I took Wednesday off to move. And then Thursday. The weekend will be unpacking and collapsing, before more unpacking. When I was younger and better looking I would generally hire a truck and get some mates over to move my three milk crates and fridge, but now we have so much crap I decided to hire a removalist for the big stuff and just do the easy stuff myself. I rang removalists until I found one that spoke passable English and didn't sound as if he was making a drug deal. I assumed that all removalists are consummate professionals with large trucks, burly employees and the customers' antique furniture foremost in their thoughts. Moving from a first floor apartment with no lift to a house that stands slightly less than three thousand feet above street level should have been a piece of cake for them.
Then he turned up.
Pulling a shopping trolley on a bicycle.
That had flat tyres.
Ok, so that's a little bit of poetic licence, but the truck was as small and old as he was.
I spin you no poetic licence when I say that one of the first things he asked was our star signs.
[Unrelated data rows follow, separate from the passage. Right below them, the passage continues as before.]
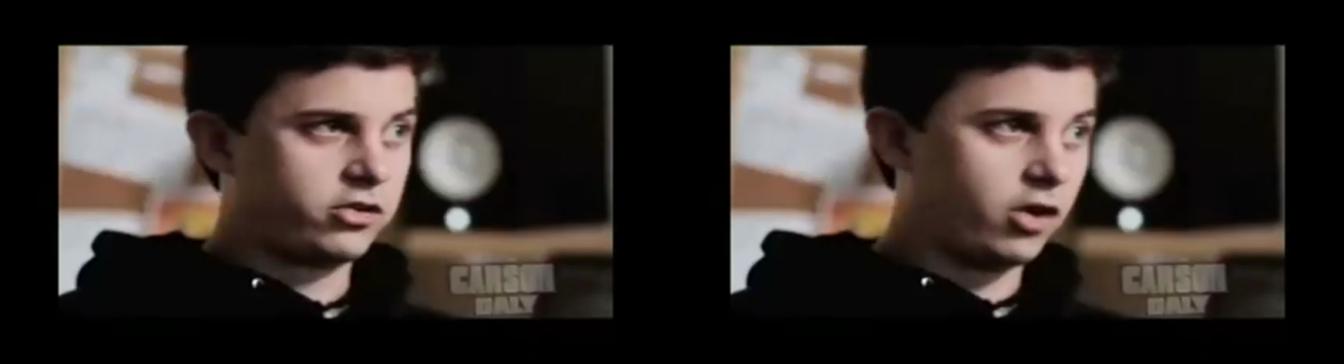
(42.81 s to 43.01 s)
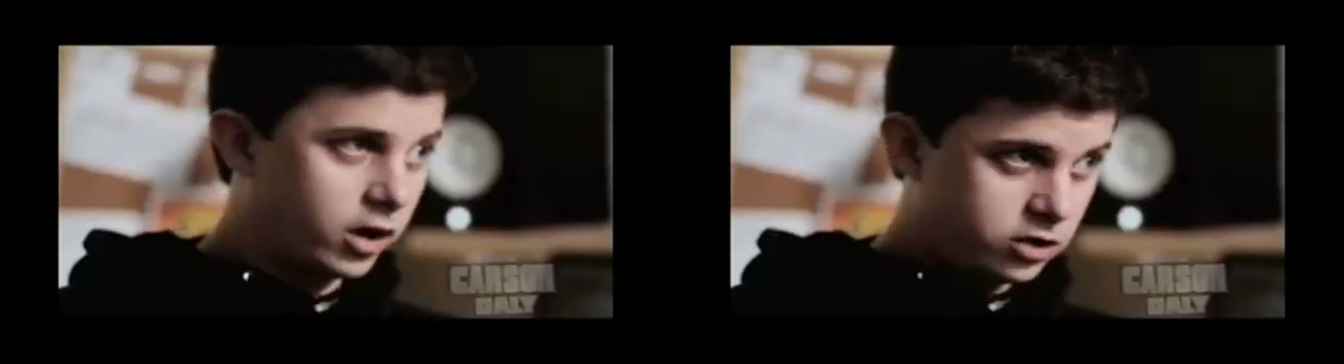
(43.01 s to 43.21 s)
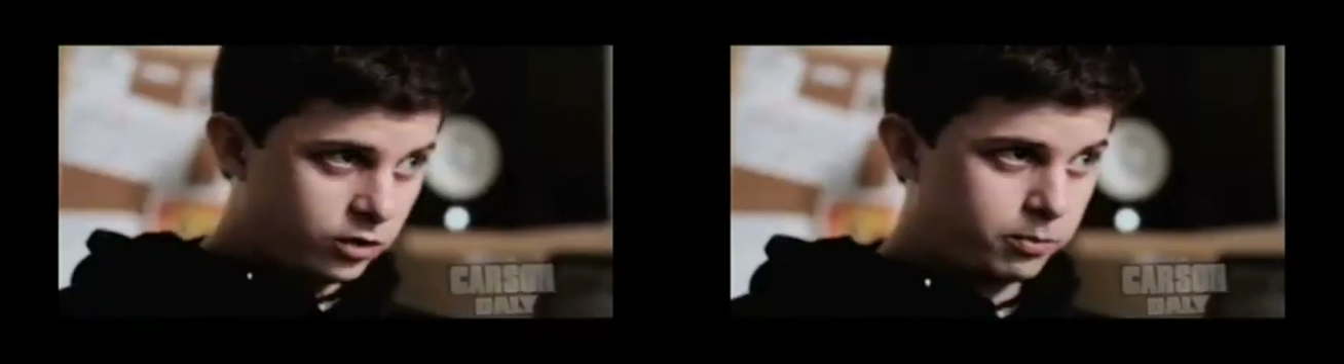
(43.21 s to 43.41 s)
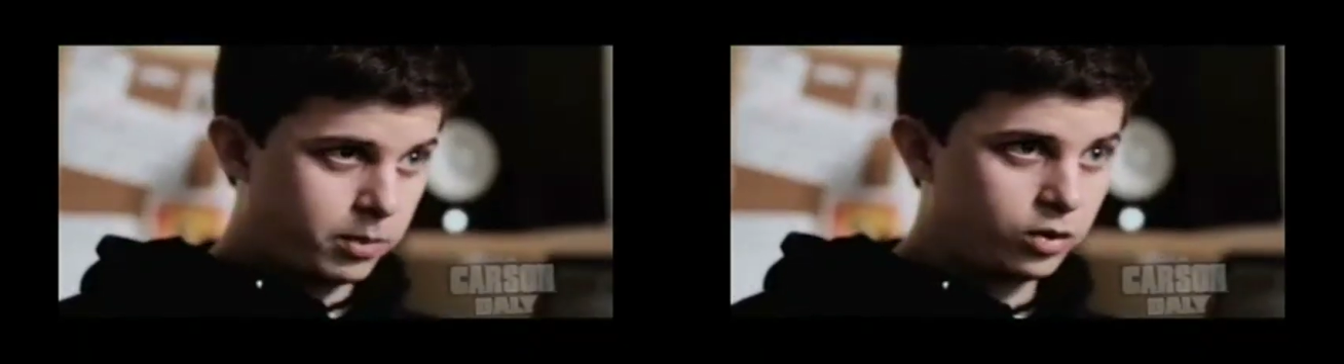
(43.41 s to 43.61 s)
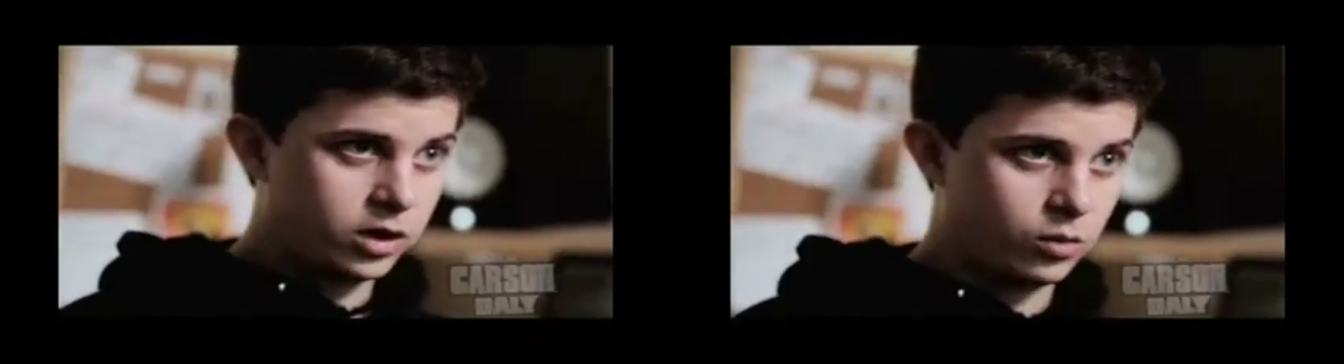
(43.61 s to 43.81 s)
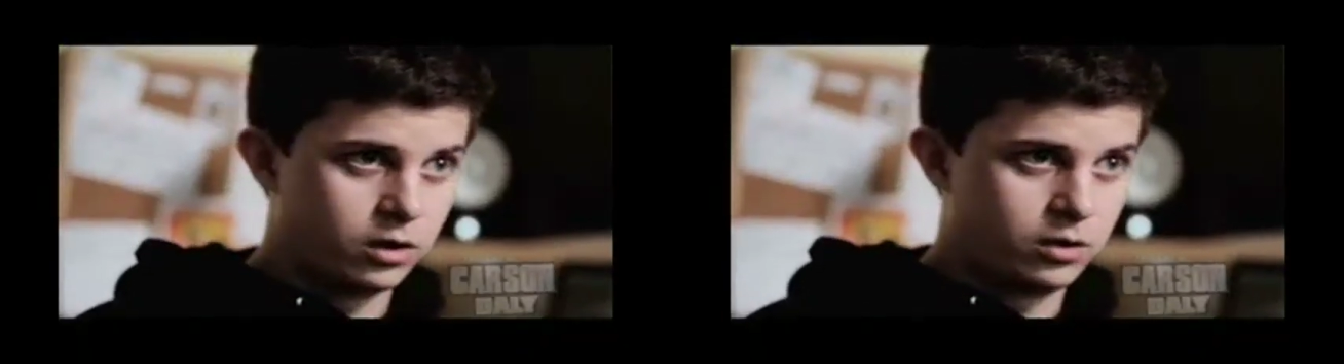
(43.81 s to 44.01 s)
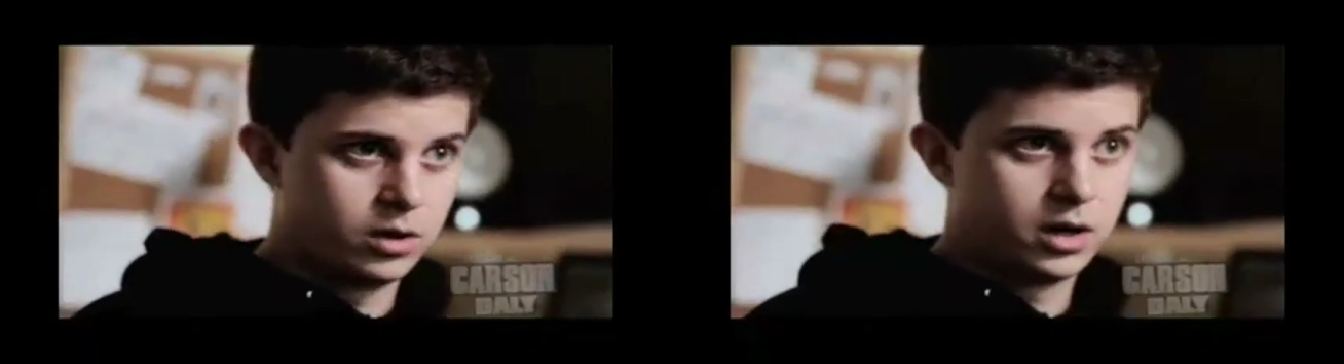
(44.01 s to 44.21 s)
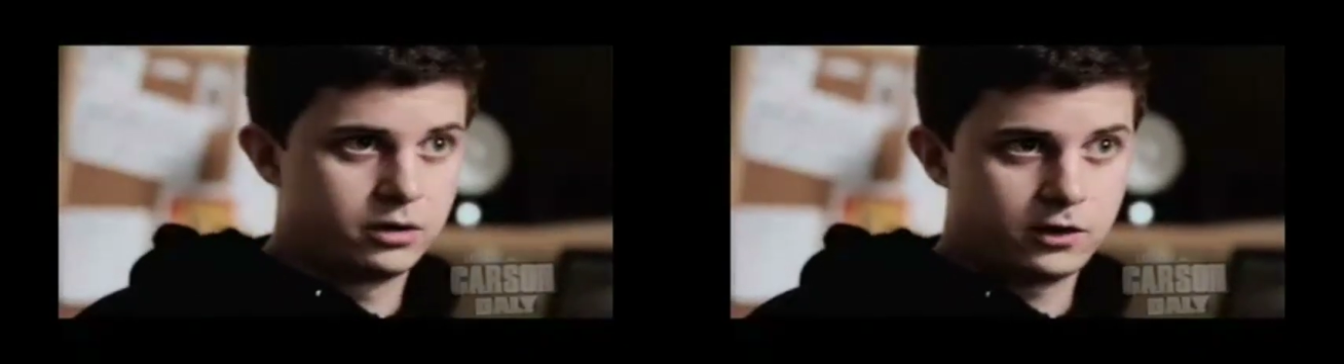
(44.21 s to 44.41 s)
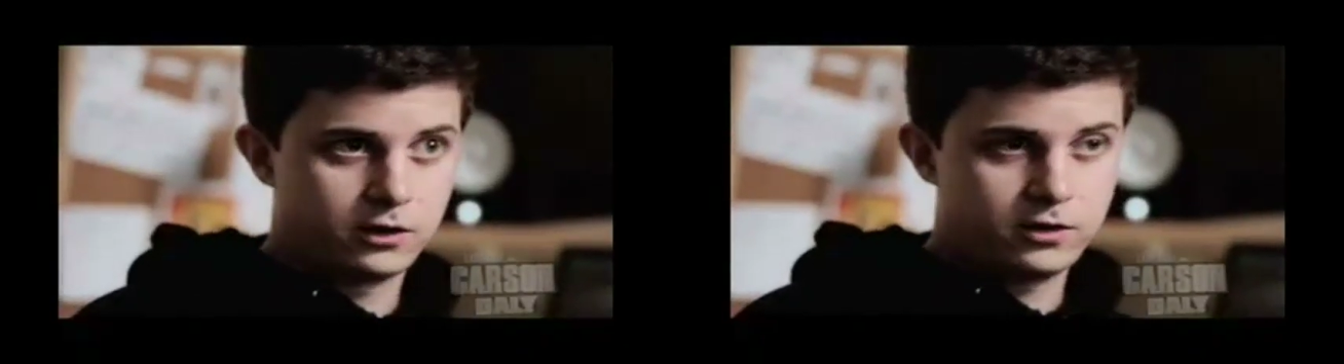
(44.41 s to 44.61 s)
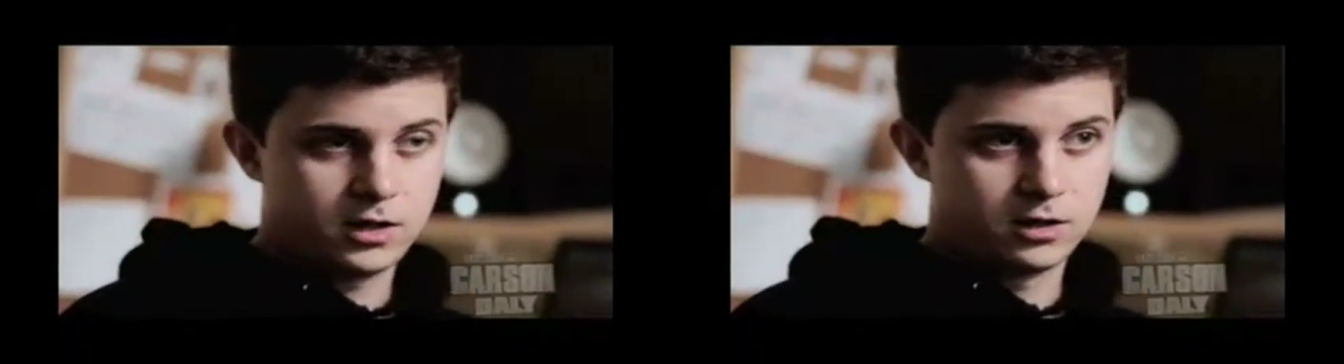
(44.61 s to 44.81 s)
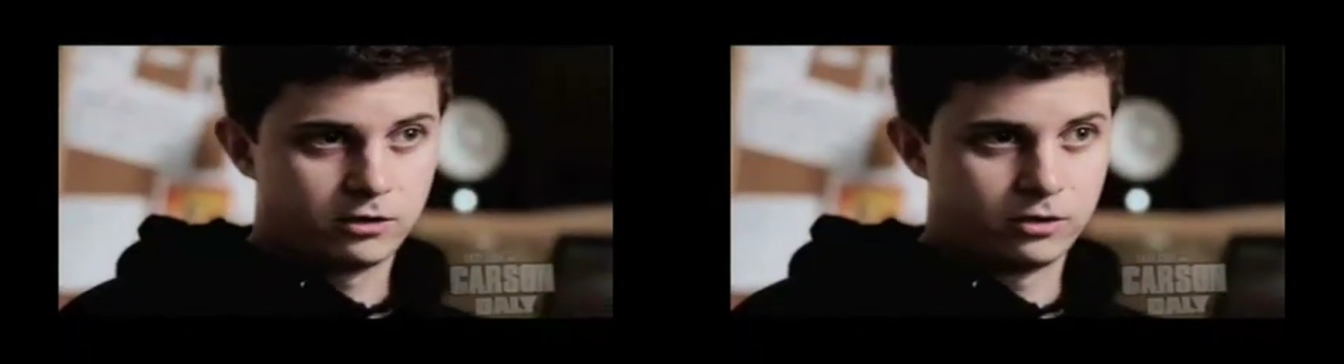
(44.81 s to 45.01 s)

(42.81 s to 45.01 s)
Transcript: Started doing spoken word when I was 16 years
I don't remember his remark to Mrs A. about her Taurean traits. I was too surprised. When I answered Gemini, he pointed out the whole twins/split personality thing and asked which personality I was today.
I tried to answer whilst mentally working out the best place to dump his body, and whether to do it before or after we had used his Tonka truck.
He merrily gave me the shits with everything he said and did for the next 8 hours or so, and even Mrs A. told him to shut up and do what he was being paid for more than once.
He spoke a lot about his belief in reincarnation and having a happy soul. Of clean living in mind and spirit. Then he had a piece of fruit cake, a cup of coffee and a cigarette for lunch.
He gave me his business card so that I could pass it on to friends. I spent Wednesday night exhausted on the couch sticking pins through it.